Legal disclaimer: Since we are not doctors, never follow anything based on health-related topics on this or related sites without first consulting with your doctor or other trusted health professional.

Stretching helps, but a foam roller can help dissolve knotty problem areas in muscles.

After using a foam roller for several weeks (with some discomfort at first), I look forward after a hard ride, and before bedtime, to using it on my abused quadricepts and hamstring muscles.

I have also found that using the foam roller on my hamstrings prior to a ride helps the hamstrings stretch out better.

After about 5 weeks something unusual happened that had not happened after 5 months of prior stretching: my hamstrings began to “let go” during stretches, in other words, to stretch really nicely.

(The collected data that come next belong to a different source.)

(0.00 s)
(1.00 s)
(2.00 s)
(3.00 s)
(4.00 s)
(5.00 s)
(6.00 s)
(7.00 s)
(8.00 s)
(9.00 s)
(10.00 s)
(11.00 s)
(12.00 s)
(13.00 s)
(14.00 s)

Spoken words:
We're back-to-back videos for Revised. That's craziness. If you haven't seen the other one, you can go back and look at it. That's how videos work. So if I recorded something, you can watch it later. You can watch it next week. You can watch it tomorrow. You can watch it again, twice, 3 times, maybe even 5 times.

I feel comfortable attributing this very substantial improvement to my continued use of a foam roller, helping break up adhesions and knotty tight areas in my leg muscles.

Getting started

My advice is to seek out a personal trainer who can show you proper technique! Do not apply to joints or lower back, etc.

When there are small knotty areas in muscles, a foam roller can be uncomfortable; ease off slightly and persist. After a few weeks, most problem areas will be much happier.

When to use a foam roller

Probably a foam roller also helps to force out latent lactic acid after a hard workout.

Use a foam roller:

  • After a workout, especially a hard workout;
  • Prior to stretching, especially hamstrings;
  • Prior to bed; the result is relaxing.